* Source information
--------------------------------------------------

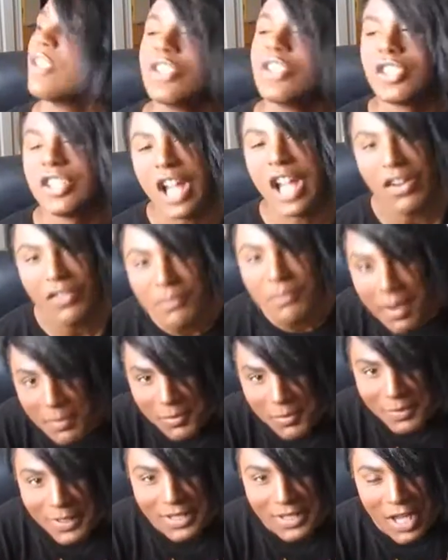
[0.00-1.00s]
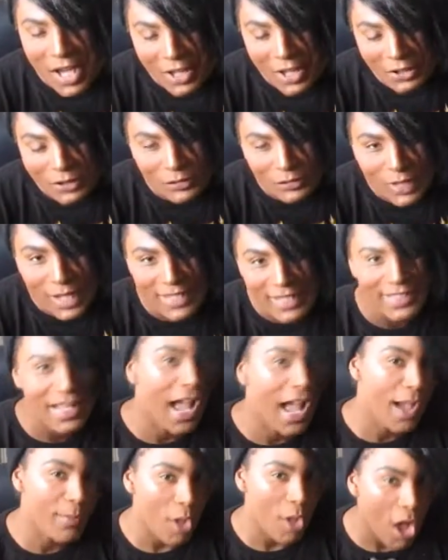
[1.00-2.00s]
See, y'all remember me telling you guys
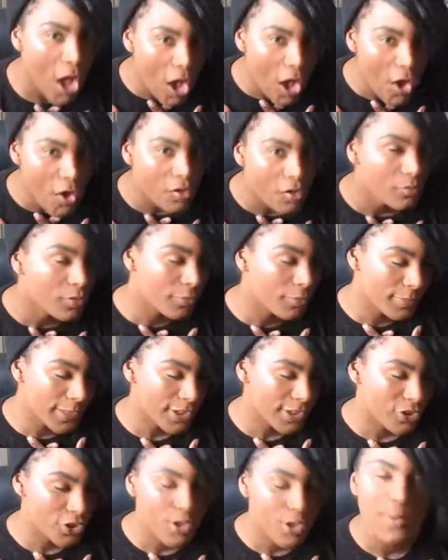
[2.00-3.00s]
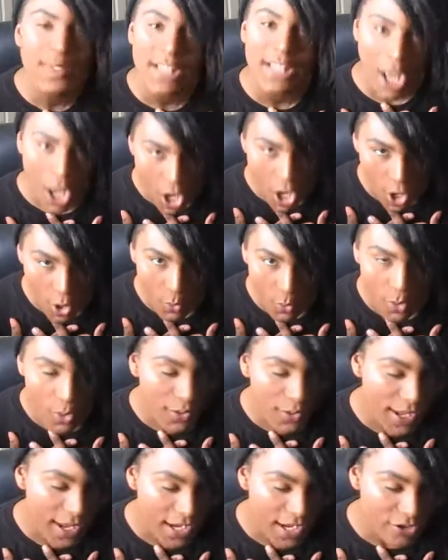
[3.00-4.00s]
that I'm a hoe? Well, bitch, she was a
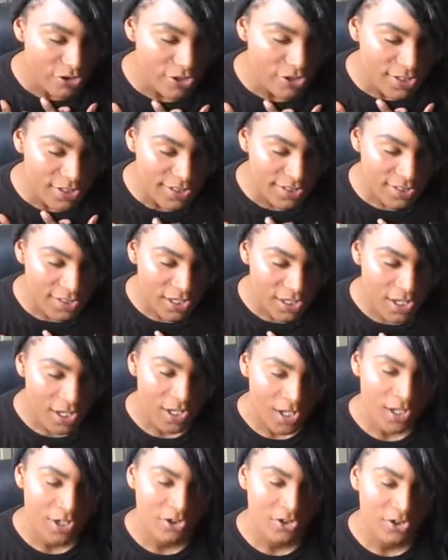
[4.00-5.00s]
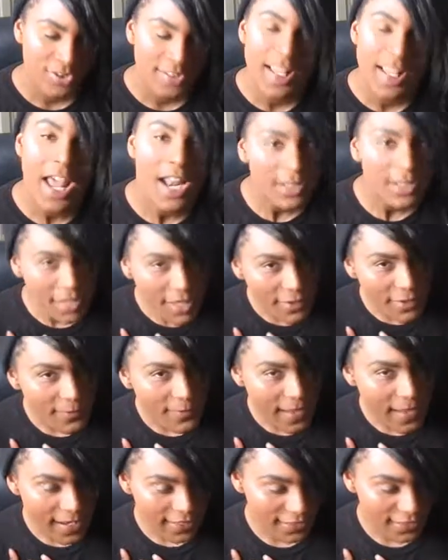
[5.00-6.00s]
hoe, okay? She's kind of like
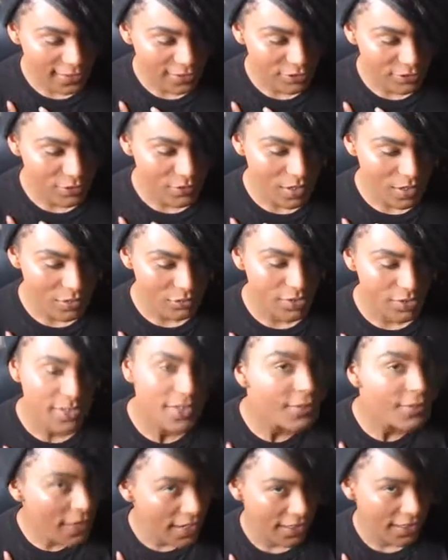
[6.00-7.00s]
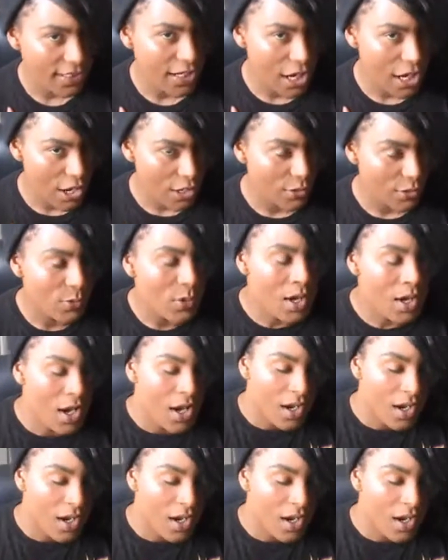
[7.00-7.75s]
faded, you know? She's a faded hoe.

--------------------------------------------------

* Exercise goal
What you return should be only the exact lines from the top of the entries through the line with "[6.00-7.00s]", minus the pictures.

* Solution for this exercise
[0.00-1.00s]
[1.00-2.00s]
See, y'all remember me telling you guys
[2.00-3.00s]
[3.00-4.00s]
that I'm a hoe? Well, bitch, she was a
[4.00-5.00s]
[5.00-6.00s]
hoe, okay? She's kind of like
[6.00-7.00s]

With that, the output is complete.